Apago la televisión y regreso a mi nube cuando Fritz se duerme, labios recostados levemente uno en el otro, en una escuadra feliz, aunque por dentro los sentimientos de Fritz puedan tener otra forma. Le quito del cuello y pongo en un estante el librito con sus apuntes. Por lo demás, en las estanterías los libros se acumulan (notas en buen orden, manuscritas día a día, cubiertas revestidas de papel de fantasía), hasta porque Fritz dejó la medicina (aquí nadie la necesita), por eso tiene más tiempo para sus reflexiones.
Por la noche sólo guardo los puntos luminosos y un abanico de estrategias defensivas.

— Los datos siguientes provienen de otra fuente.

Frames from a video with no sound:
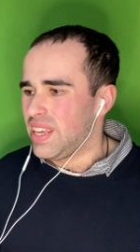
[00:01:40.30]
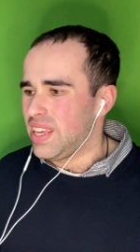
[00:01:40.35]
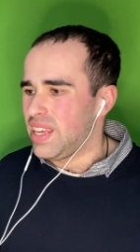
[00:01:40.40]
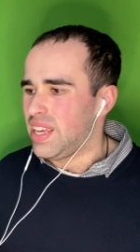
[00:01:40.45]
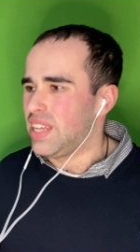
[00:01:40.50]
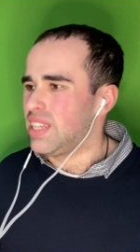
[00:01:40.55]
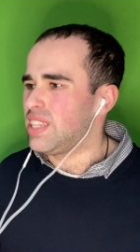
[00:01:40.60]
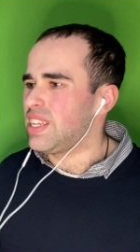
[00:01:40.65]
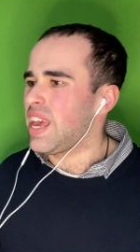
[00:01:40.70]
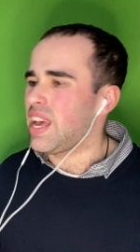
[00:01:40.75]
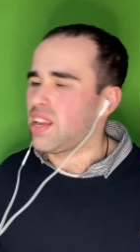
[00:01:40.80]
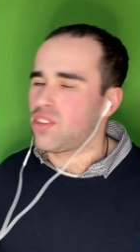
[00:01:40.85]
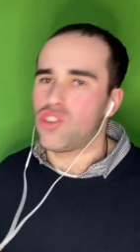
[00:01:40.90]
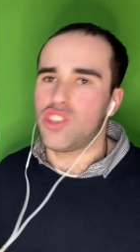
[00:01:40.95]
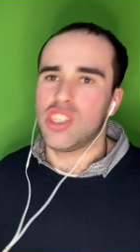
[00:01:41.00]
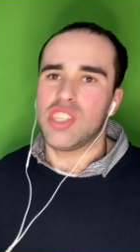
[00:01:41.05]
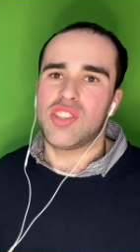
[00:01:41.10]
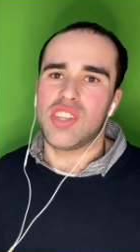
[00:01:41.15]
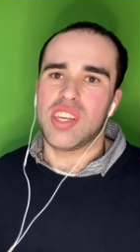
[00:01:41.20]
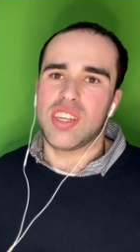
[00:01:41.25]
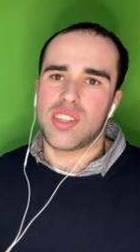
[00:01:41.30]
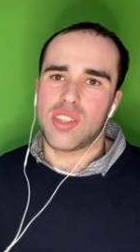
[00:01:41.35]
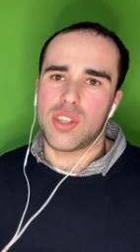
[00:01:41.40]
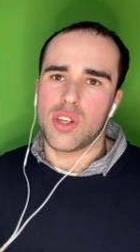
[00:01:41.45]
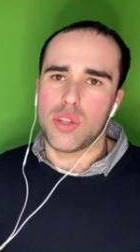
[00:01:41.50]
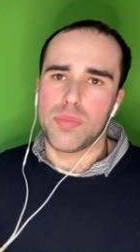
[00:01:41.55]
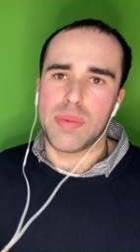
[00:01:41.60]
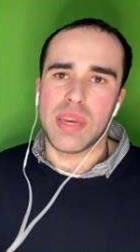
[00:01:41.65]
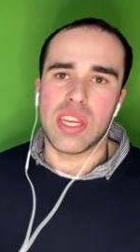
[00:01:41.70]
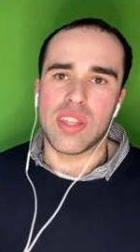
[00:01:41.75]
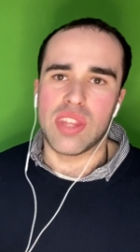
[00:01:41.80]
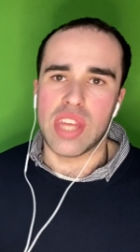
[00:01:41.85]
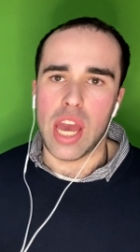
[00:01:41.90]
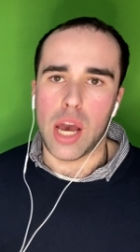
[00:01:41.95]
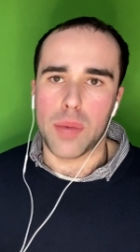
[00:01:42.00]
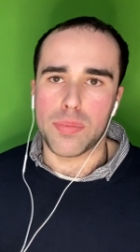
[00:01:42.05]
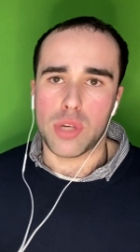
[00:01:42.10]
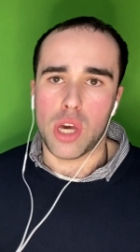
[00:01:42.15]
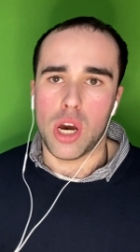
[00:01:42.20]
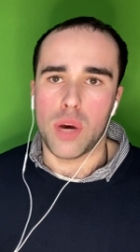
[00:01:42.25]
And yes, yeah, she's going to be in the
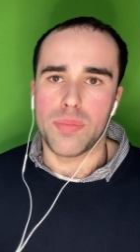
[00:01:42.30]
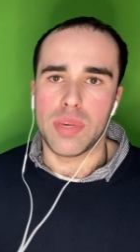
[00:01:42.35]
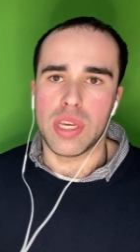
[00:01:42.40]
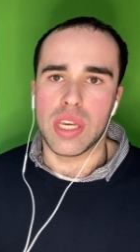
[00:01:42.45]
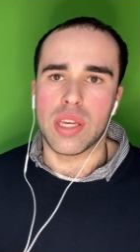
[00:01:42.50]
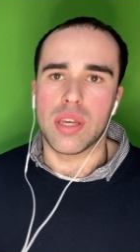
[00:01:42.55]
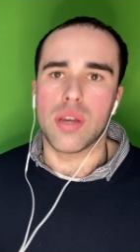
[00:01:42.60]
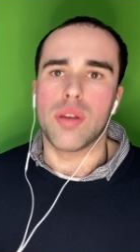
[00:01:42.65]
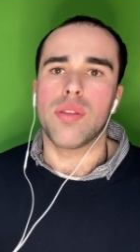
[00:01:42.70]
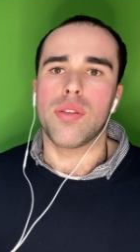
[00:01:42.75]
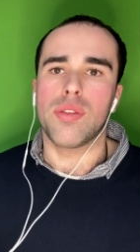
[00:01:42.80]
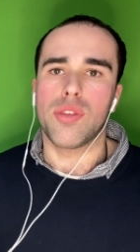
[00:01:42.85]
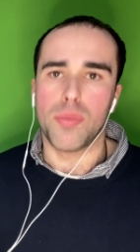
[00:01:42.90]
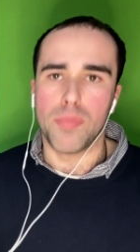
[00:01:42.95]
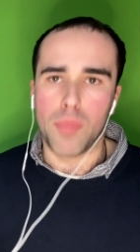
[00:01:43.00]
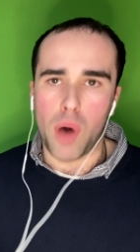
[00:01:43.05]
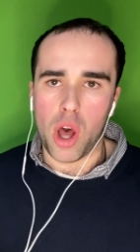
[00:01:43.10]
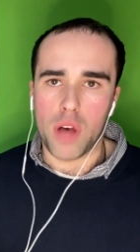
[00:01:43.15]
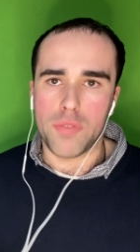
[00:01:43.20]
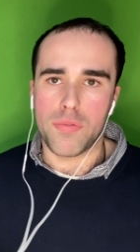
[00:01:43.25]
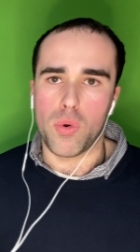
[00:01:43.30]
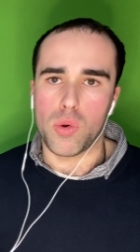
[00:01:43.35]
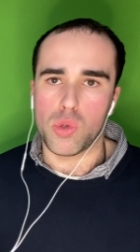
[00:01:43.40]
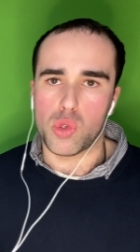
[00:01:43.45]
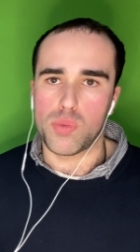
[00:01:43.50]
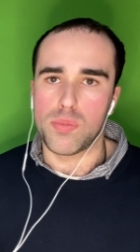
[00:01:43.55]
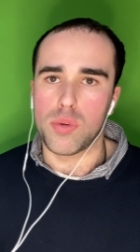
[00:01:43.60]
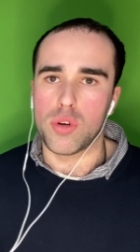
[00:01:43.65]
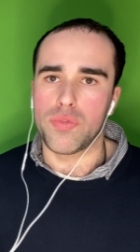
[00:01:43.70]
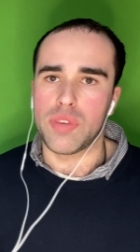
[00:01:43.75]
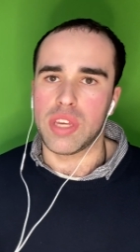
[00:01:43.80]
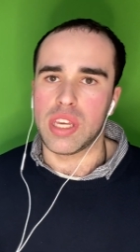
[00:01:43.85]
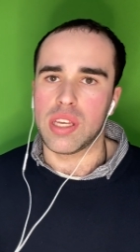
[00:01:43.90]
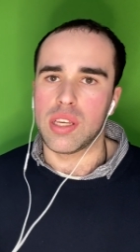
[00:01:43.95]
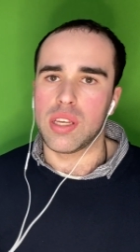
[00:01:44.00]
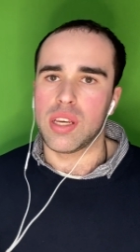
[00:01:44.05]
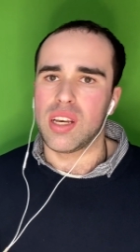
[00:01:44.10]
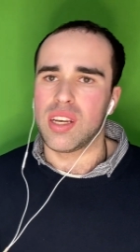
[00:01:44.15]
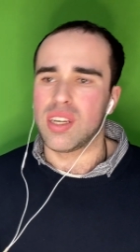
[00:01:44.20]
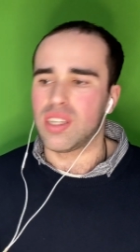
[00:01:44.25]
upcoming The Marvels
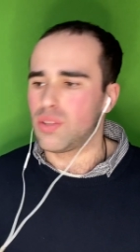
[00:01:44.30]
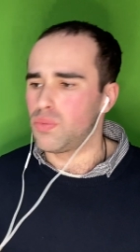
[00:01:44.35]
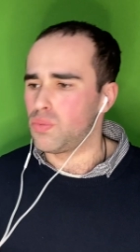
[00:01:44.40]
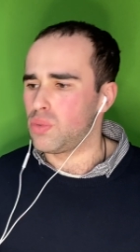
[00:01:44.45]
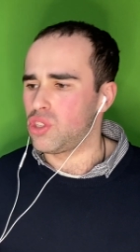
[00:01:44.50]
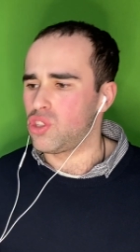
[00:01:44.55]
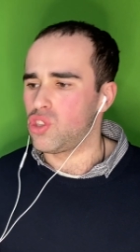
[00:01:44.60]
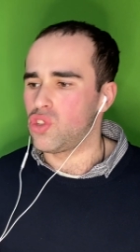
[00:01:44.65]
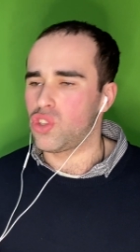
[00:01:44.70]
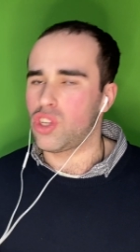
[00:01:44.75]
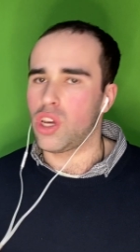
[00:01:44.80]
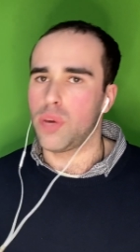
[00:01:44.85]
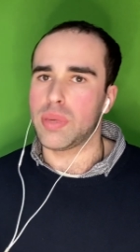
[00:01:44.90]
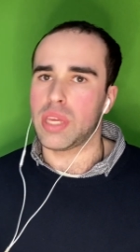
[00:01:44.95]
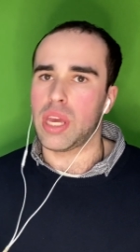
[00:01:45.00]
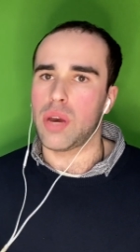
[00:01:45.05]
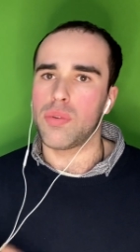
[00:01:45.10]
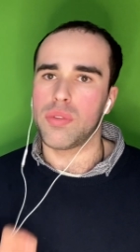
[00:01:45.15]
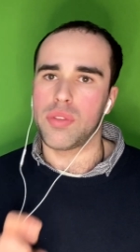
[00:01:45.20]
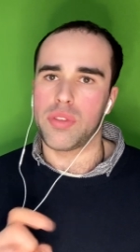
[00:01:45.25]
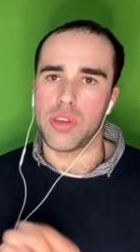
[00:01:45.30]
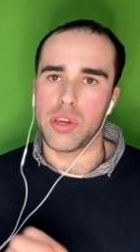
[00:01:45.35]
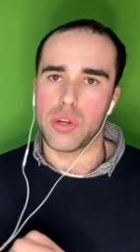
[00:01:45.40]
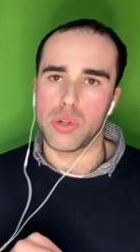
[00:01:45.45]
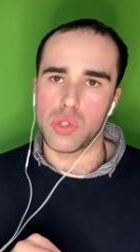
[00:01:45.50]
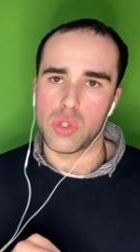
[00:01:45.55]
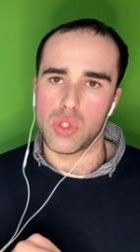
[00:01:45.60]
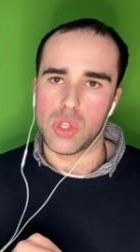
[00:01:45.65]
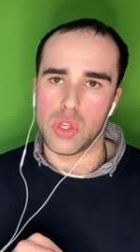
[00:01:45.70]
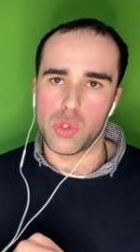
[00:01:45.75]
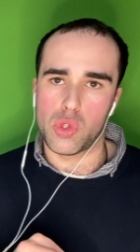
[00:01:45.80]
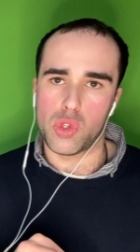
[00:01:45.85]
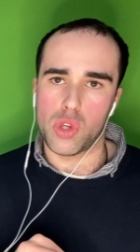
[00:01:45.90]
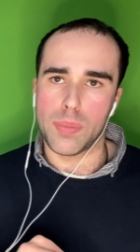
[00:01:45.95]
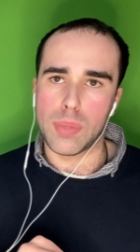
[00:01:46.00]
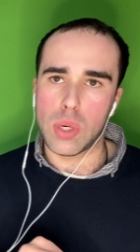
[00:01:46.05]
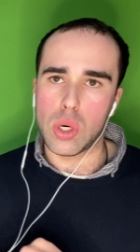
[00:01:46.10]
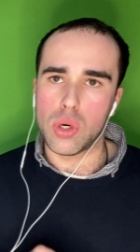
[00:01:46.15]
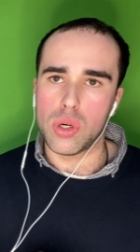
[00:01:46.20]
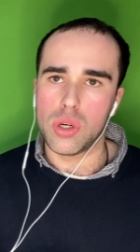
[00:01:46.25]
movie, which is coming out in theaters this
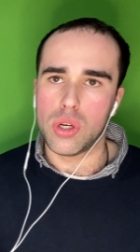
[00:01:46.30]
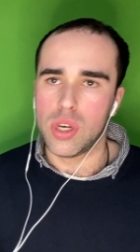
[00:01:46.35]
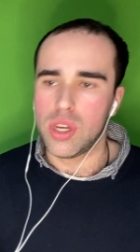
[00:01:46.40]
summer.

Avanzo rápido y no miro hacia abajo. Rara vez me permito divagar y pensar en las personas que perdí. A veces, muy a veces, me pregunto qué hombre llegó a ser aquel muchacho olvidado allá a lo lejos, en los campos de Dachau. Después releo las notas más antiguas de Fritz Moser y vuelvo a convencerme: este oficio de seguir las huellas de fantasmas no es nuevo, y produce resultados muy inciertos.